Top of Record set

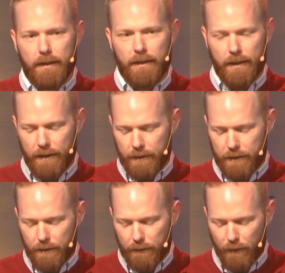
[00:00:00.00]

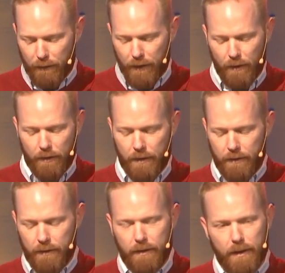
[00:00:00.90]
is fulfilled
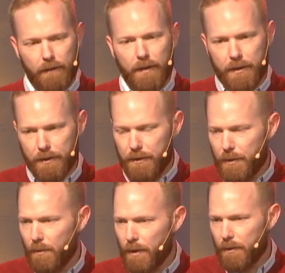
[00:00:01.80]
in Ephesians
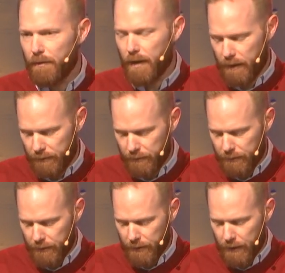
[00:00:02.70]
2:1-5.
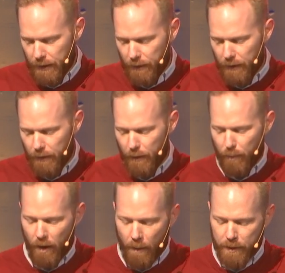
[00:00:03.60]
The
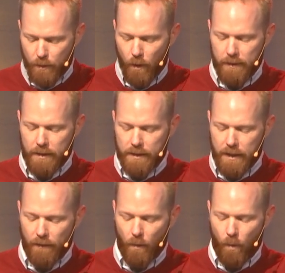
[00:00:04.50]
promised one, the
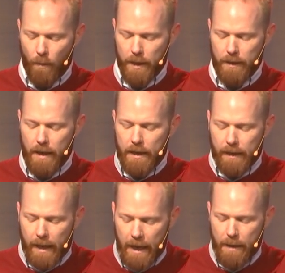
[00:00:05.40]
seed of the woman,
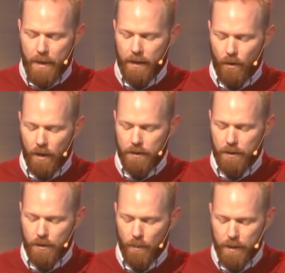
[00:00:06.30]
came and crushed
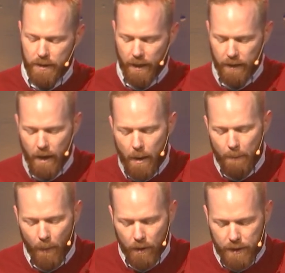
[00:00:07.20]
the serpent's head.
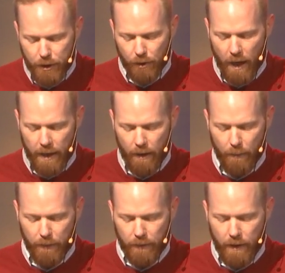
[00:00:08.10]
Mercy
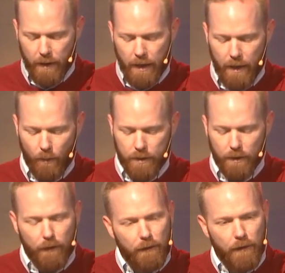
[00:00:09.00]
triumphed, and it was
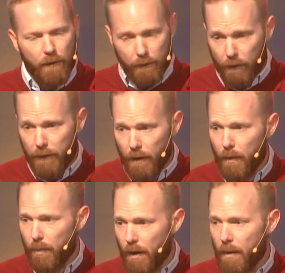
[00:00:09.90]
to fulfill
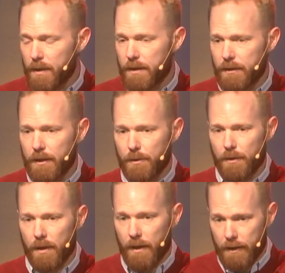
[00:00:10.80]
the promise that's
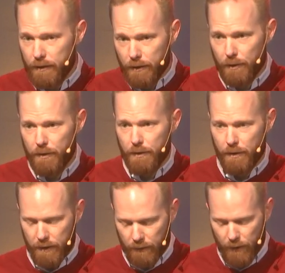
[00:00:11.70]
introduced to
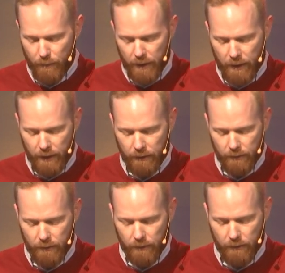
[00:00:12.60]
us in the very beginning
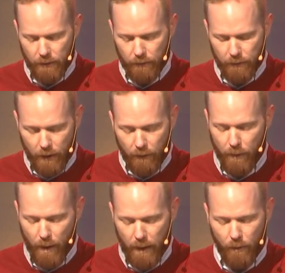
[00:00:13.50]
of
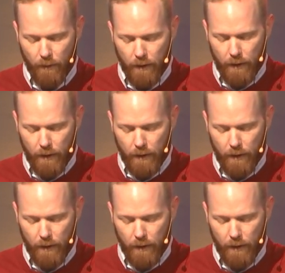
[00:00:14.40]
the Bible.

Bottom of Record set

An exact copy of the whole listing is required, minus the pictures.

Exercise answer
[00:00:00.00]

[00:00:00.90]
is fulfilled
[00:00:01.80]
in Ephesians
[00:00:02.70]
2:1-5.
[00:00:03.60]
The
[00:00:04.50]
promised one, the
[00:00:05.40]
seed of the woman,
[00:00:06.30]
came and crushed
[00:00:07.20]
the serpent's head.
[00:00:08.10]
Mercy
[00:00:09.00]
triumphed, and it was
[00:00:09.90]
to fulfill
[00:00:10.80]
the promise that's
[00:00:11.70]
introduced to
[00:00:12.60]
us in the very beginning
[00:00:13.50]
of
[00:00:14.40]
the Bible.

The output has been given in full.